Problem description:
Beginning with the line that contains "[0:01.00-0:02.00]", reproduce the remaining lines of the material exactly, up to and including the last one, but no pictures.

Records supplied:
★ ★ ★ ★ ★

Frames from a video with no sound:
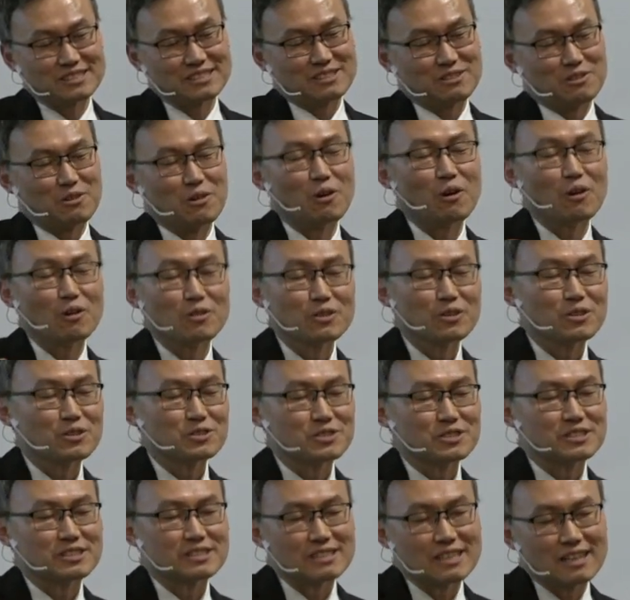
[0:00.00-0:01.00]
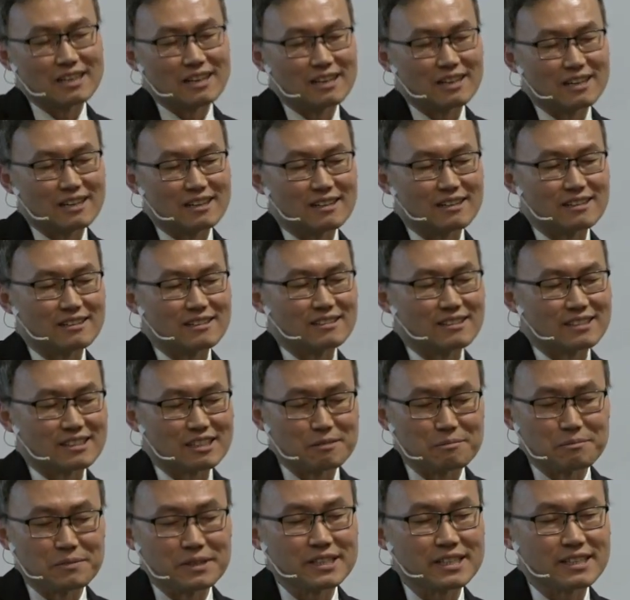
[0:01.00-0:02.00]
so all those uh, like
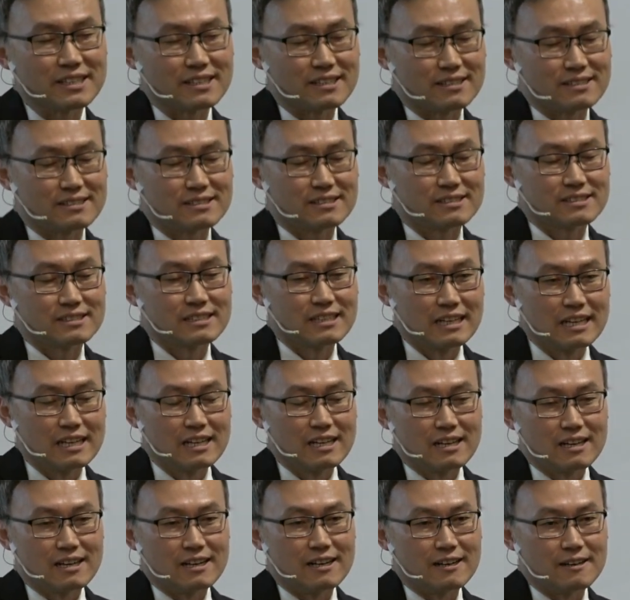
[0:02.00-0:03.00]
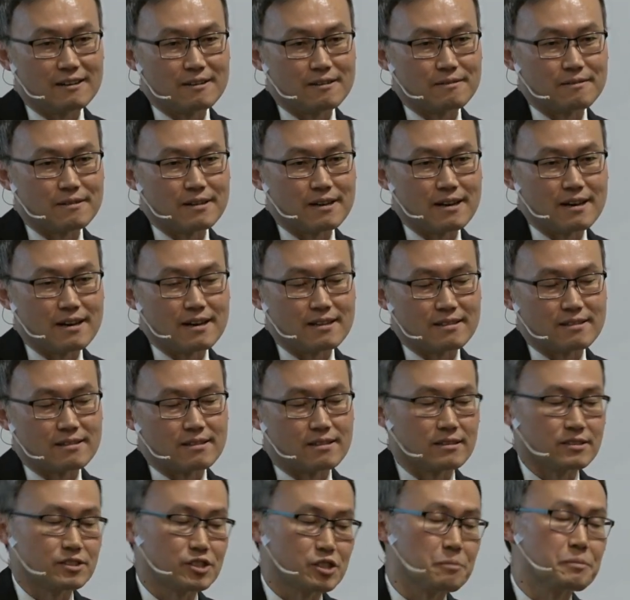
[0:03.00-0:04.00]
medias. Uh,
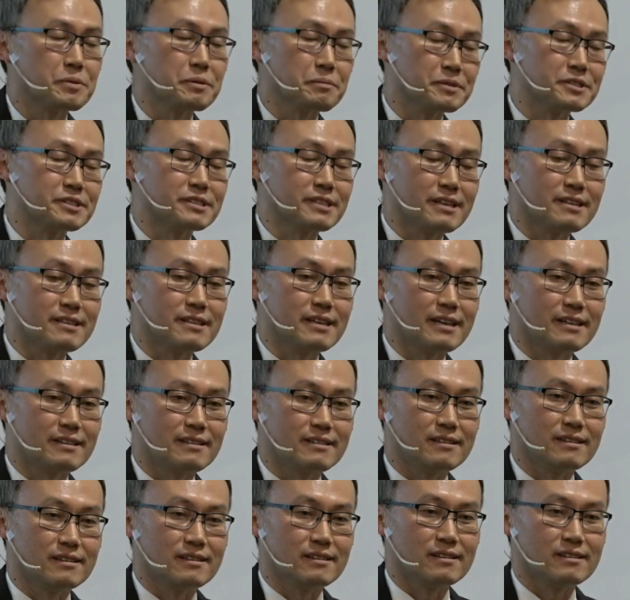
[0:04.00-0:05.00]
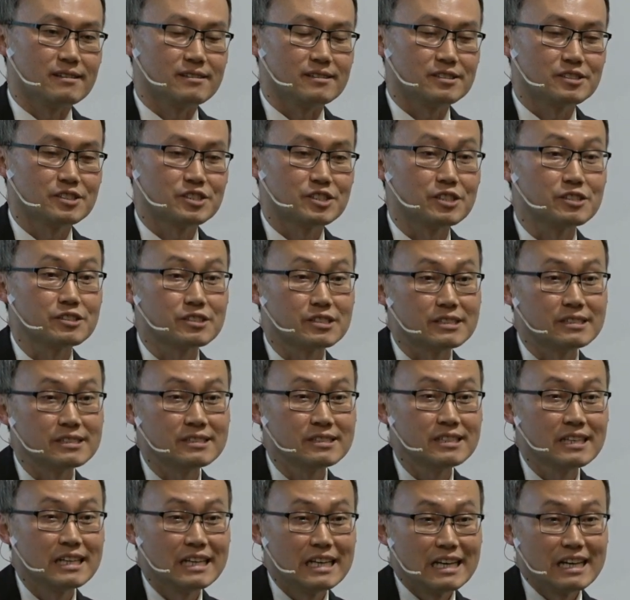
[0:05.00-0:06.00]
the, some people say that uh,
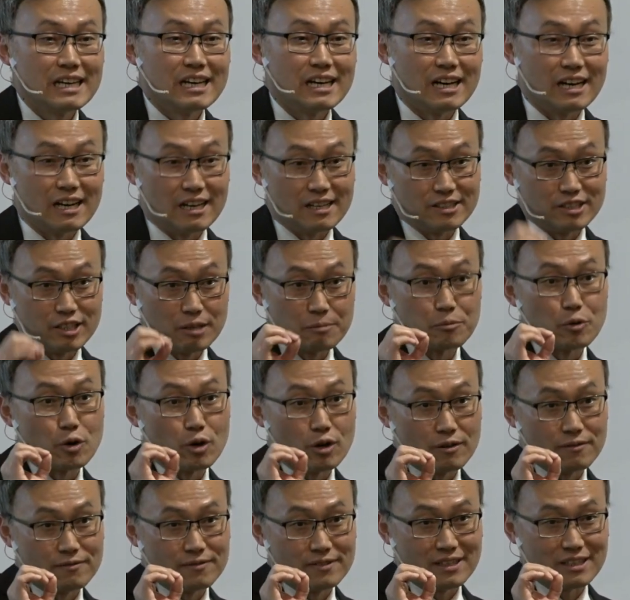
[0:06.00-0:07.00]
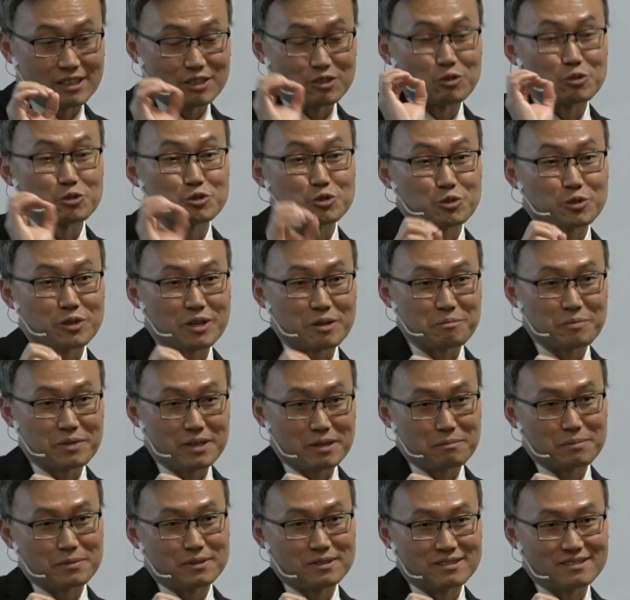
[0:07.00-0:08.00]
certain uh, number of like North Korean
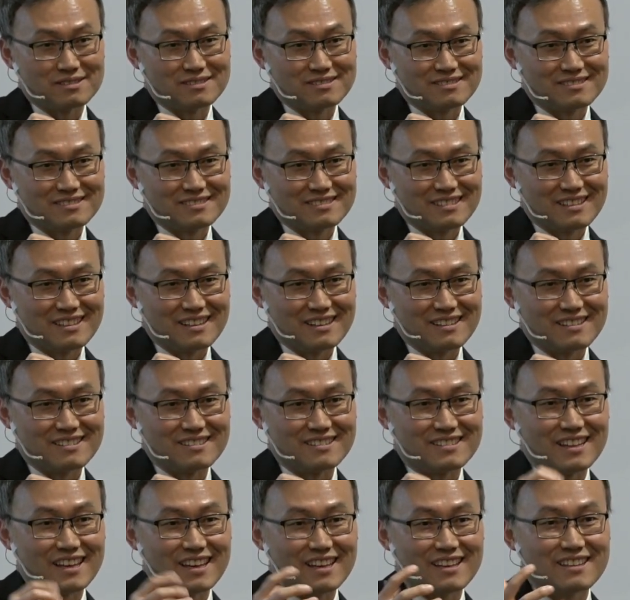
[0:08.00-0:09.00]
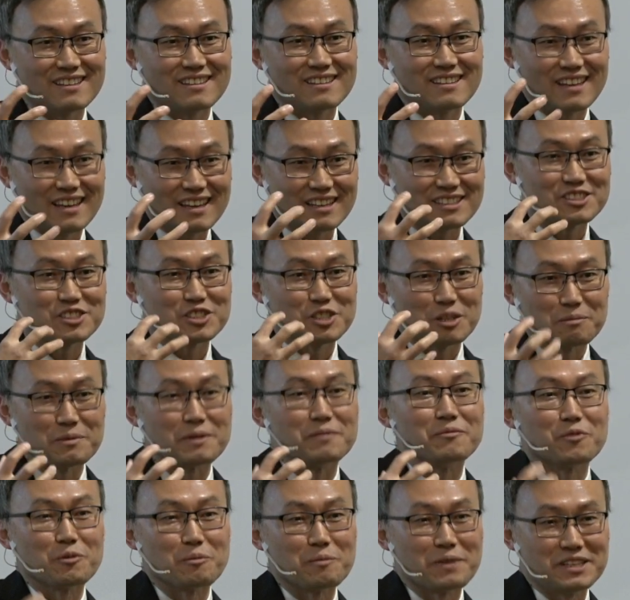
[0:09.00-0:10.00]
people, uh, they get some
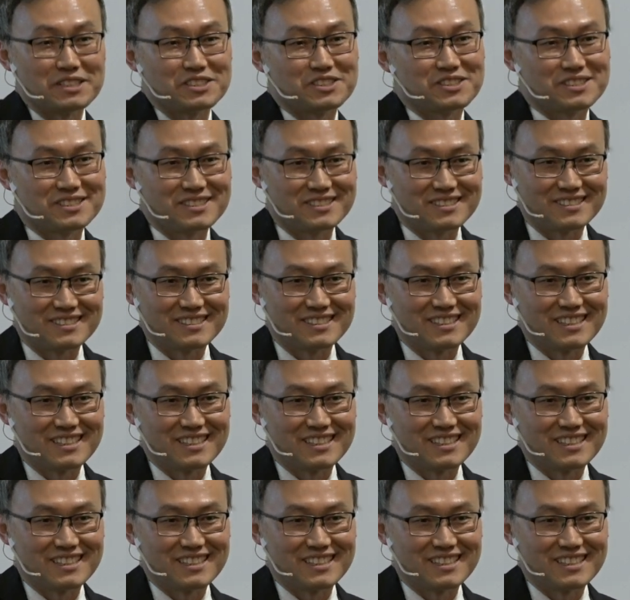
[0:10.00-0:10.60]
information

★ ★ ★ ★ ★

Answer below:
[0:01.00-0:02.00]
so all those uh, like
[0:02.00-0:03.00]
[0:03.00-0:04.00]
medias. Uh,
[0:04.00-0:05.00]
[0:05.00-0:06.00]
the, some people say that uh,
[0:06.00-0:07.00]
[0:07.00-0:08.00]
certain uh, number of like North Korean
[0:08.00-0:09.00]
[0:09.00-0:10.00]
people, uh, they get some
[0:10.00-0:10.60]
information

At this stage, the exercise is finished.